Miller retired from Central Missouri State University in Warrensburg recently after 41 years of teaching at all levels.
Dr. Edwin Smith helped coordinate the show. The sculptures are all wall-mounted pieces that invite the viewer to interact with the pieces, moving them and rearranging them in different patterns, said Smith.
This show will last for one night only, from 7 to 10 p.m.
Those looking for realism in their art can visit the Southeast Missouri Regional Museum on the campus of Southeast Missouri State University. The museum will host an opening reception from 4 to 7 p.m. for "Fowl Play," an exhibition of realistic paintings of waterfowl from the Leigh Yawkey Woodson Art Museum in Wausau, Wisc.
The exhibition is part of the Woodson museum's permanent collection that has been put on a national tour. The Woodson museum is one of the premier museums in the nation for this type of art, said Southeast museum director Stanley Grand.
While the exhibit isn't the Southeast museum's typical fare, Grand said it does give the museum a chance to offer more diversity in art with a subject relevant to Southeast Missouri's place on migratory bird paths.

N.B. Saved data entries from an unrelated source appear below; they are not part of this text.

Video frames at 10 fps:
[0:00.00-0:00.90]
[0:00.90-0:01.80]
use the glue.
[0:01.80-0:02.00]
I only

"This is high-quality artistic talent, but a subject that is perhaps accessible to more people," said Grand.
The exhibition consists of work from several artists and will remain in the museum until Nov. 22.

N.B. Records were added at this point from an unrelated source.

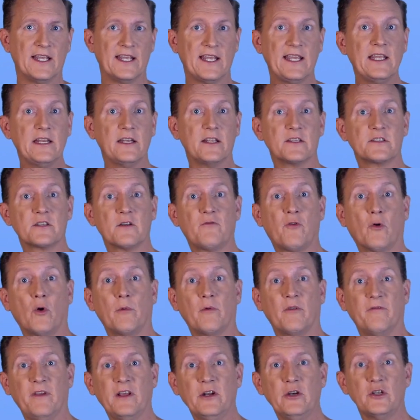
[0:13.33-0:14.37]
Heat is a
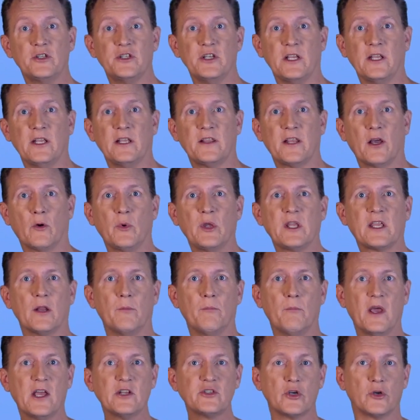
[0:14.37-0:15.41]
form of energy that we
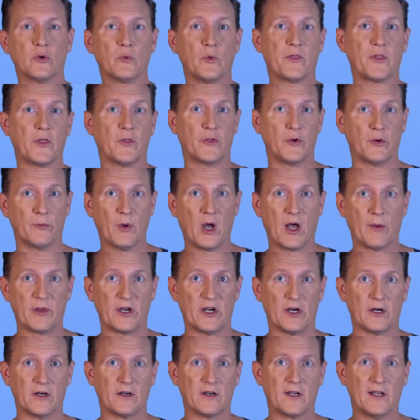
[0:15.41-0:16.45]
can measure with a
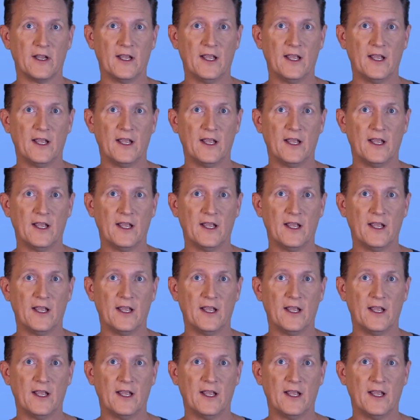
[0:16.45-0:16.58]
thermometer.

None of the works are for sale, but at Gallery 1.2.5, located at 125 N. Main St., 86 new original oil paintings have been brought in for October's First Friday, all ready for new homes.
Each piece is framed and ready to take home, bought from an art dealer in California, said Chrisie Hahs with the gallery. The pieces range in subject from well-known European street scenes to cowboys in the Old West.
Gallery 1.2.5 will stay open until 10 p.m. tonight.
The River's Edge Pottery Guild will also have items for sale today at Grace Cafe from 6 to 9 p.m. This month the guild's show will feature Tammy Clark of Dexter, Mo., a self-taught potter who makes both functional and decorative pieces.
The Artist Studio, located at 38A N. Main St., will also get in on the First Friday action by showcasing 25 watercolors created in the studio's September workshop by five students from 5:30 to 8:30 p.m.
The studio will also accept sign-ups for its November acrylics workshop.